Indian businessman chairman of Shree Cement

Benu Gopal Bangur (born 1931) is an Indian billionaire businessman, and the chairman of Shree Cement.

==Early life==
Bangur was born in 1931 in a Marwari Jain family. He was educated at Calcutta University.

==Career==
His grandfather, Mungee Ram Bangur, a Calcutta stockbroker, and his brother Ram Coowar Bangur, started the Bangur business empire in the late 19th century.

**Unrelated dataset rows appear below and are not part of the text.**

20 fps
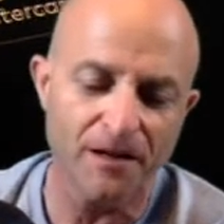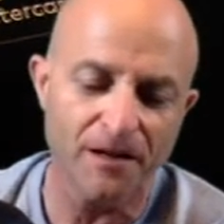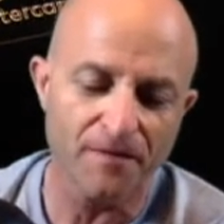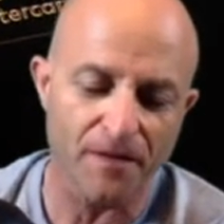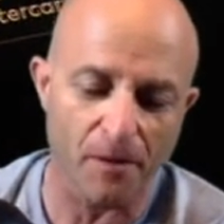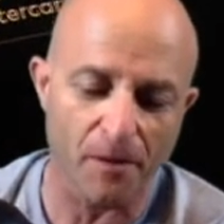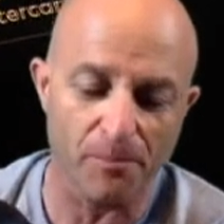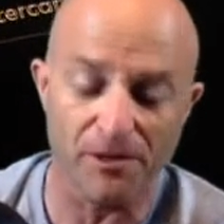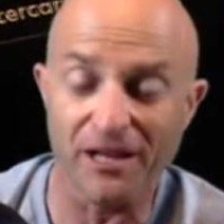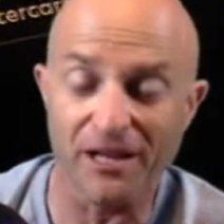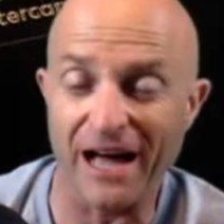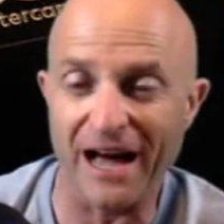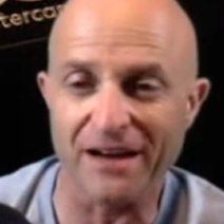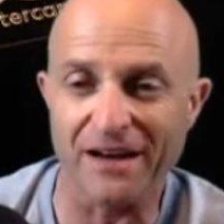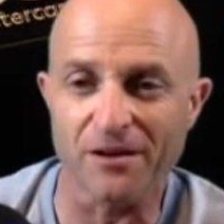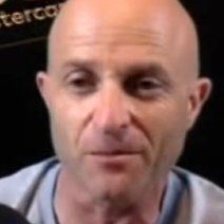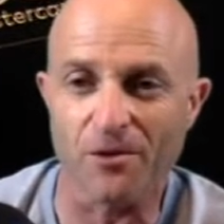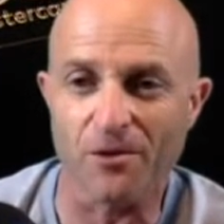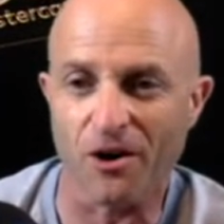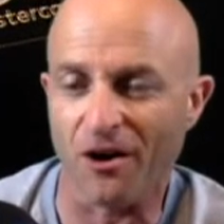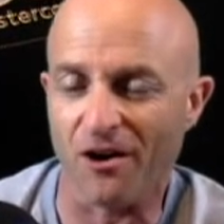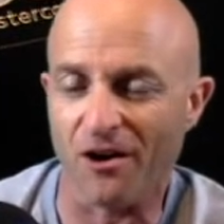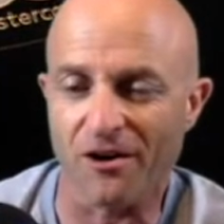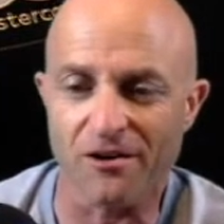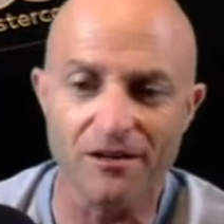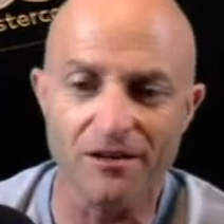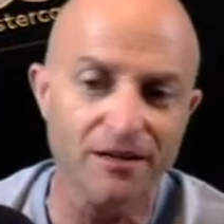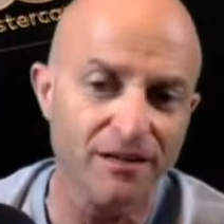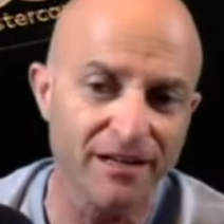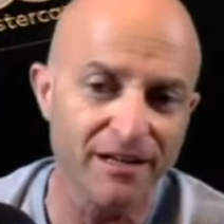The platinum card
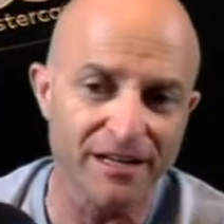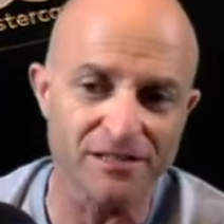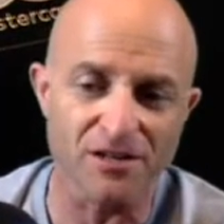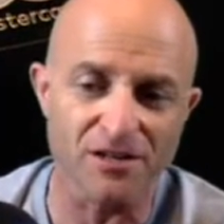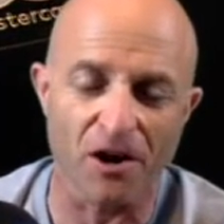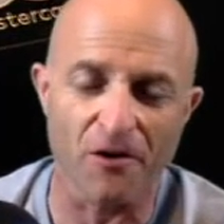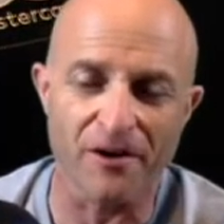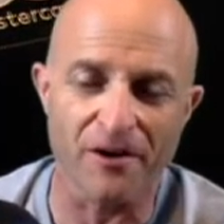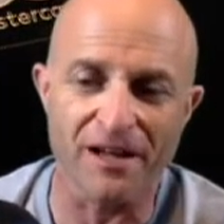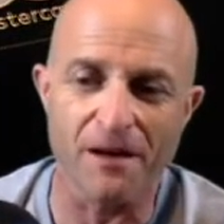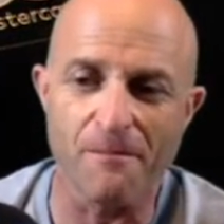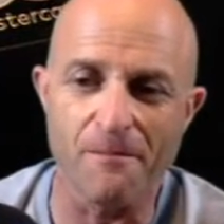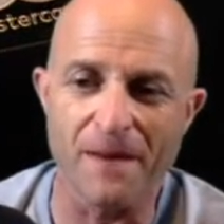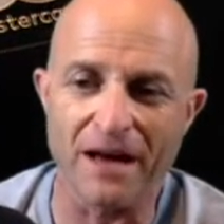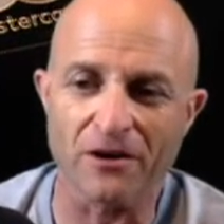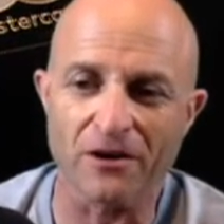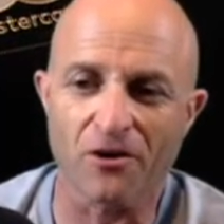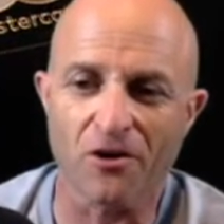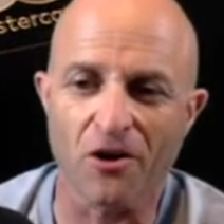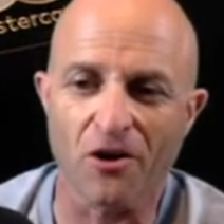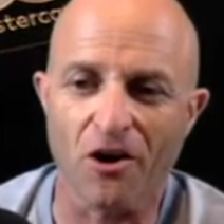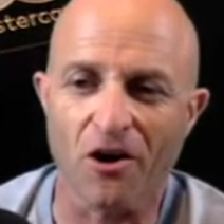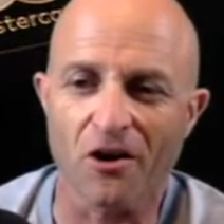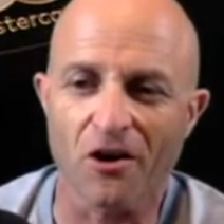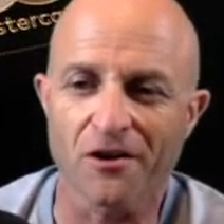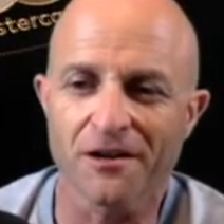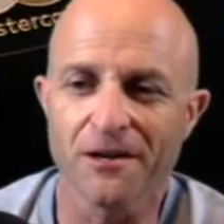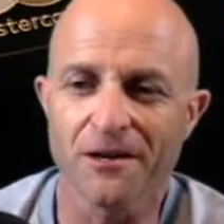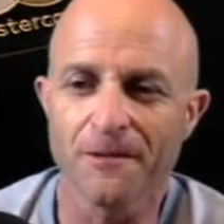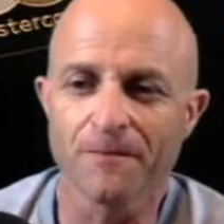is already a metal card
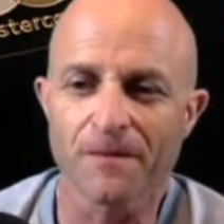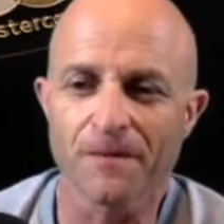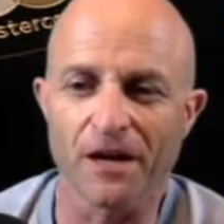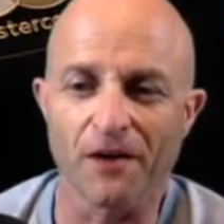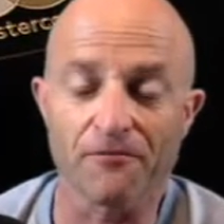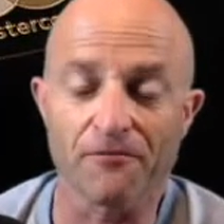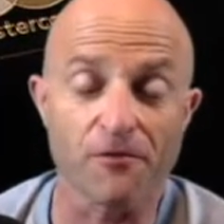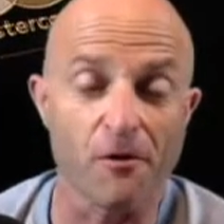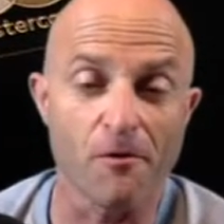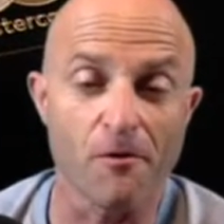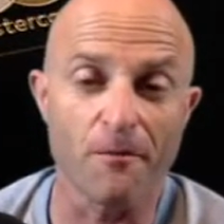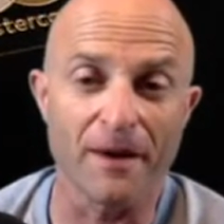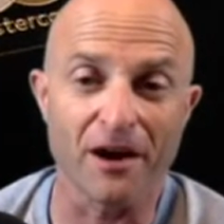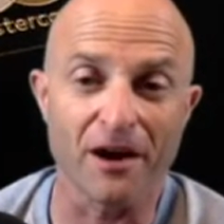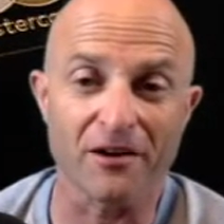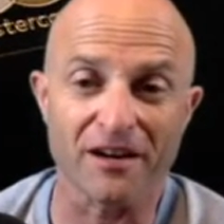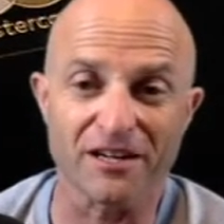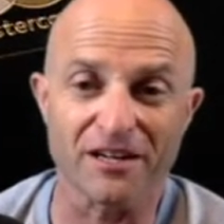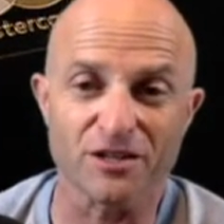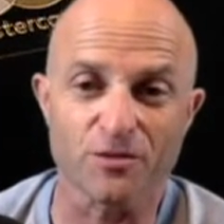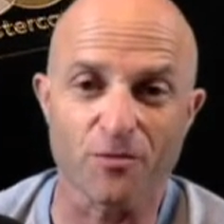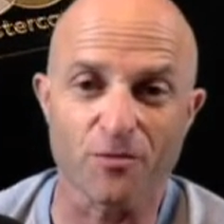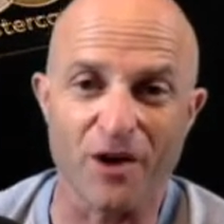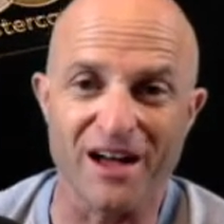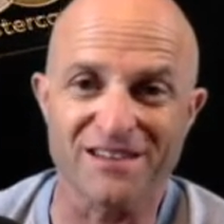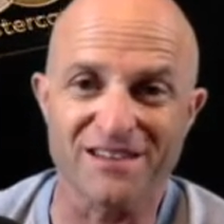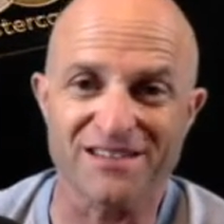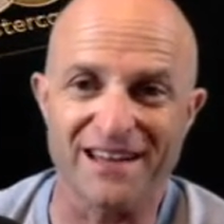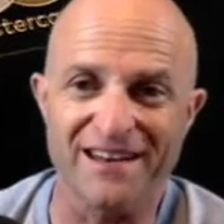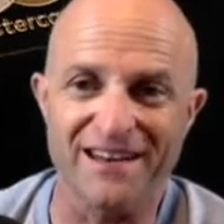from American
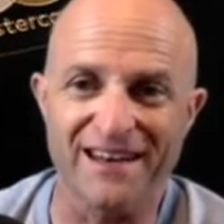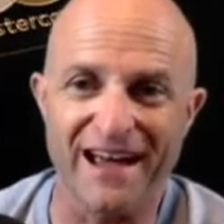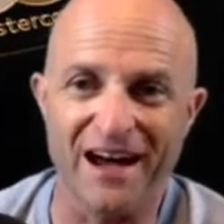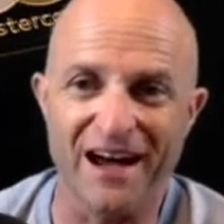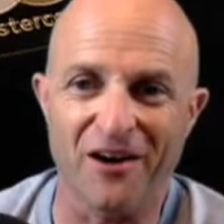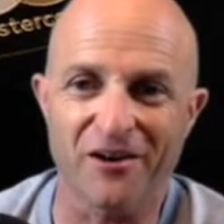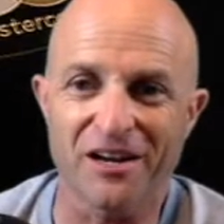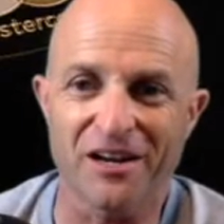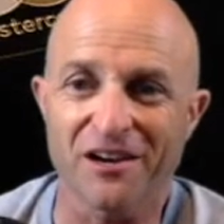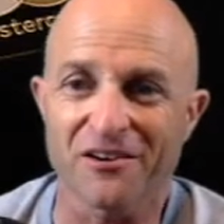Express. And now here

In 1991, the business was split into five groups, between Balbhadra Das Bangur, Niwas Bangur, Kumar Bangur and Benu Gopal Bangur (all grandsons of Mungee Ram) and Laxmi Niwas Bangur (grandson of Ram Coowar).

According to Forbes, Bangur has a net worth of $6.6 billion, as of August 2024.

==Personal life==
Bangur is widowed with two children and lives in Kolkata. His son, Hari Mohan Bangur, has been running Shree Cement since 1990.